> Work required
Apart from the pictures, every entry below should be repeated exactly.

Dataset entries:

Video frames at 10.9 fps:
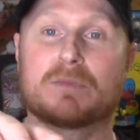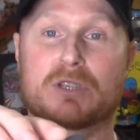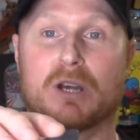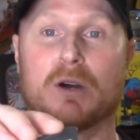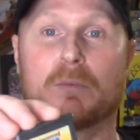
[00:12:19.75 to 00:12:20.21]

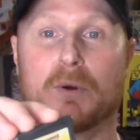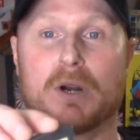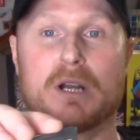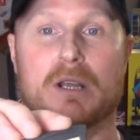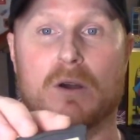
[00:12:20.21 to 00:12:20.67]
So
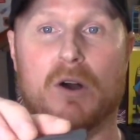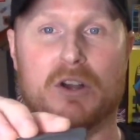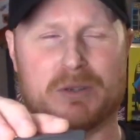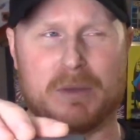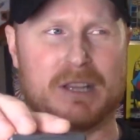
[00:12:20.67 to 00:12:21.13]
pretty
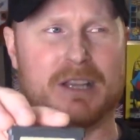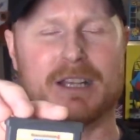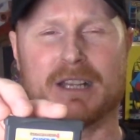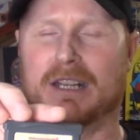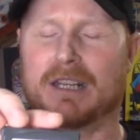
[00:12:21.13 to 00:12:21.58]
awesome. I
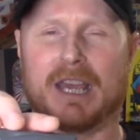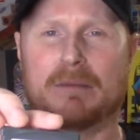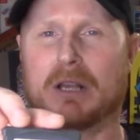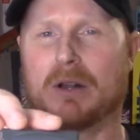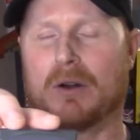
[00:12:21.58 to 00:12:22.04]
think in the
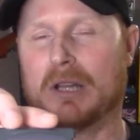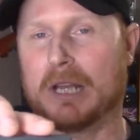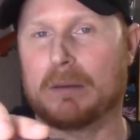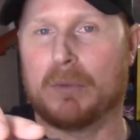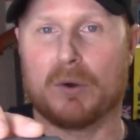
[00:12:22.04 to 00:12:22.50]
game they call it
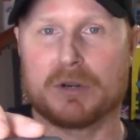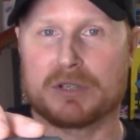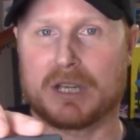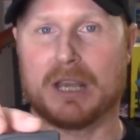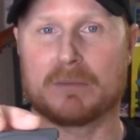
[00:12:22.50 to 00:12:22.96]
like a
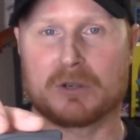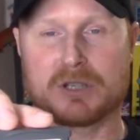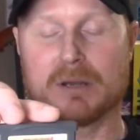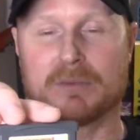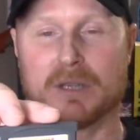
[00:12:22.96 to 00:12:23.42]
bonus game or
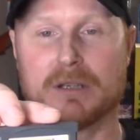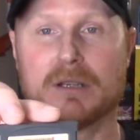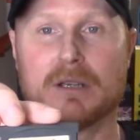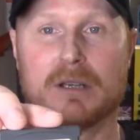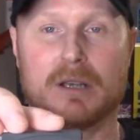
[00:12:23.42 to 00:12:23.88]
something.
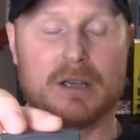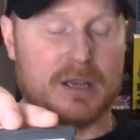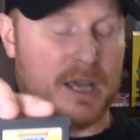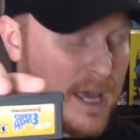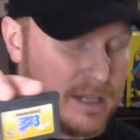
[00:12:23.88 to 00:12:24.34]

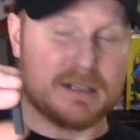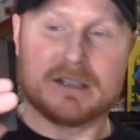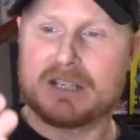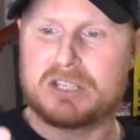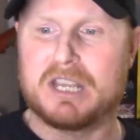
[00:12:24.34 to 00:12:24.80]
And
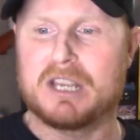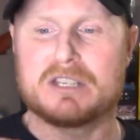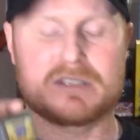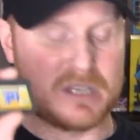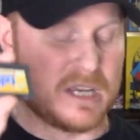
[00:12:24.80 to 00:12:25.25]
this thing
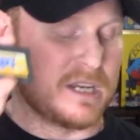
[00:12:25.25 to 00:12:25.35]
is in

> Task output
Video frames at 10.9 fps:
[00:12:19.75 to 00:12:20.21]

[00:12:20.21 to 00:12:20.67]
So
[00:12:20.67 to 00:12:21.13]
pretty
[00:12:21.13 to 00:12:21.58]
awesome. I
[00:12:21.58 to 00:12:22.04]
think in the
[00:12:22.04 to 00:12:22.50]
game they call it
[00:12:22.50 to 00:12:22.96]
like a
[00:12:22.96 to 00:12:23.42]
bonus game or
[00:12:23.42 to 00:12:23.88]
something.
[00:12:23.88 to 00:12:24.34]

[00:12:24.34 to 00:12:24.80]
And
[00:12:24.80 to 00:12:25.25]
this thing
[00:12:25.25 to 00:12:25.35]
is in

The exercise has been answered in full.